- Born: Subramania Pillai 1 January 1895
- Died: 4 June 1984 (aged 89)
- Occupation: Nadaswaram artist
- Parents: Thiruvizhimizhalai Swaminatha Pillai (father); Sivabhagyathammal (mother);
- Relatives: Thiruvizhimizhalai Natarajasundaram Pillai (brother) Semponnarkoil Ramaswami Pillai (father-in-law)
- Awards: Sangita Kalanidhi 1956 Padma Shri 1974 Isai Perarignar 1974

= Thiruvizhimizhalai Subramania Pillai =

Indian musician and nadaswaram artist

Thiruvizhimizhalai Subramania Pillai (1 January 1895 - 4 June 1984) was an Indian musician and nadaswaram artist, recognized as part of the renowned duo "Thiruvizhimizhalai Brothers" alongside his younger brother, Thiruvizhimizhalai Natarajasundaram Pillai.
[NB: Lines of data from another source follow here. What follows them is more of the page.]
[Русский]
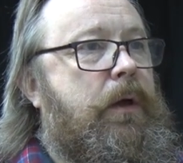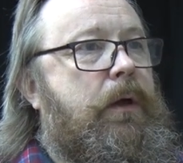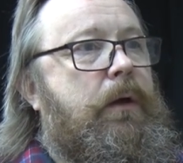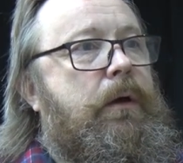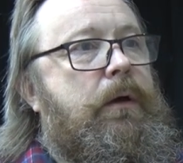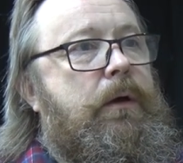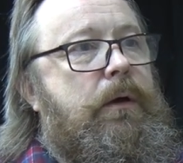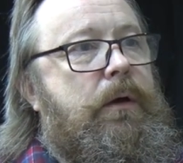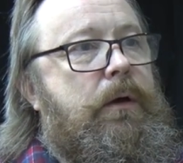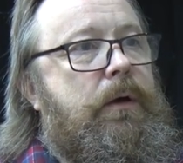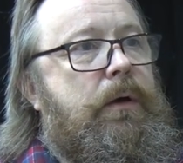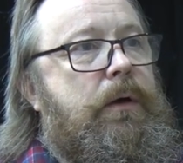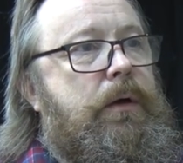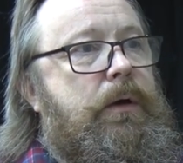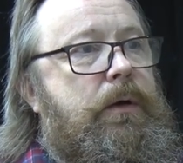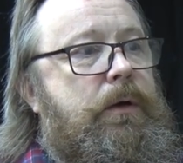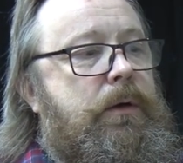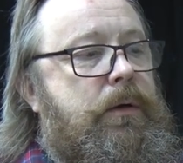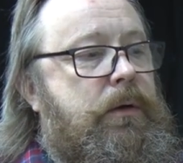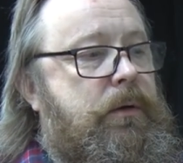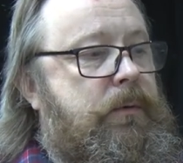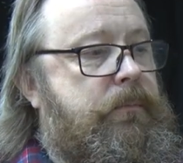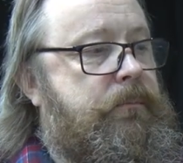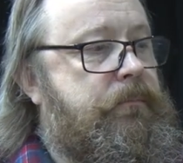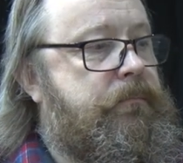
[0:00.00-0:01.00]

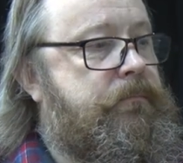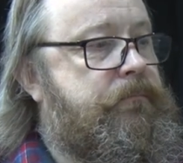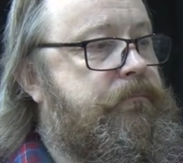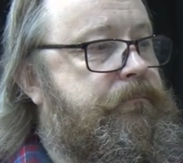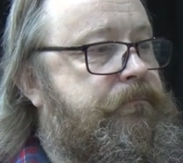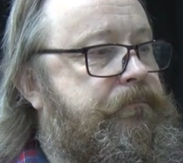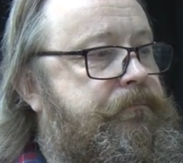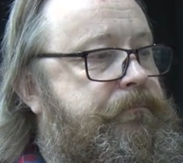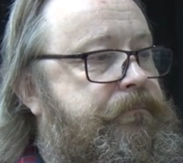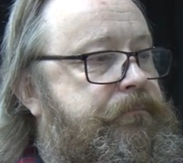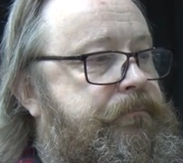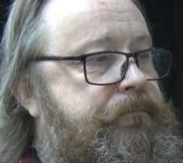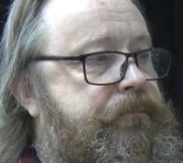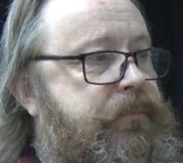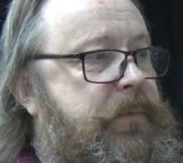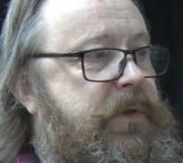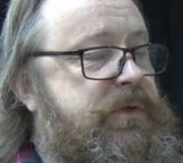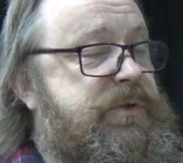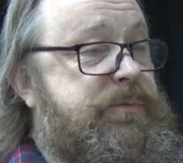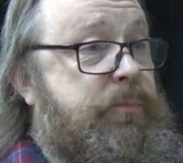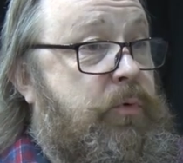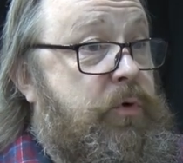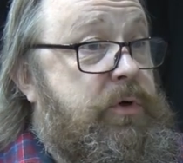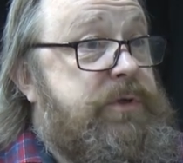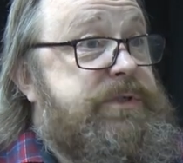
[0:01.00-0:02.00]
э,
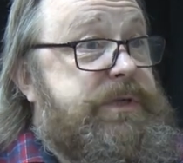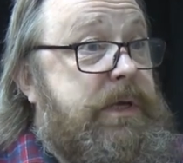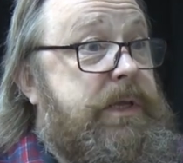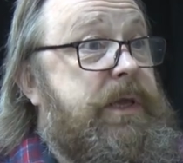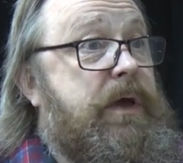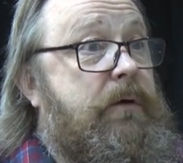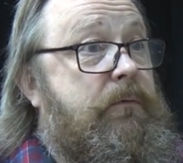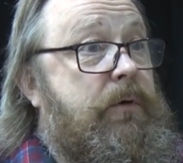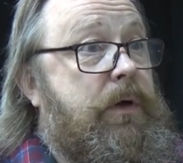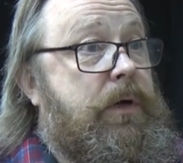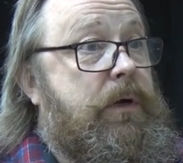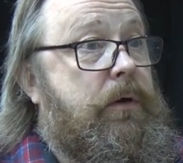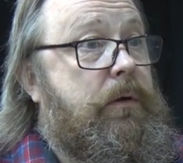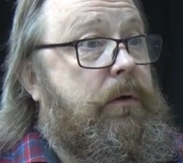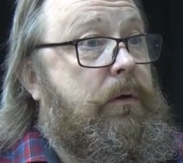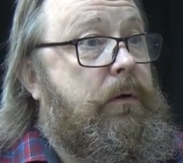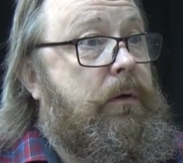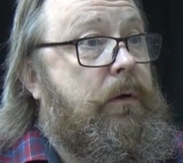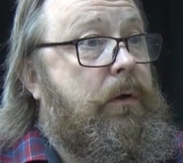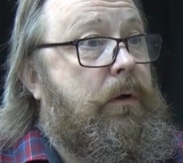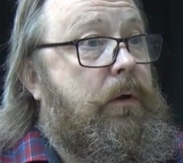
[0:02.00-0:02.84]
сбора заявок.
The duo achieved prominence as nadaswaram performers during the early 20th century.

== Life ==
Subramania Pillai was born on 1 January 1895 to Swaminatha Pillai and Sivabhagyathammal. Initially trained in flute, he transitioned to the nadaswaram and began performing at the age of twelve.

== Awards ==

- In 1956, he became the first nadaswaram artist to receive the Sangita Kalanidhi awarded by the Madras Music Academy.
- In 1974, he was awarded the Padma Shri by the Government of India, acknowledging his contributions to Indian classical music. In the same year, he received the Isai Perarignar award by Tamil Isai Sangam.

== Death ==
Subramania Pillai died on 4 June 1984.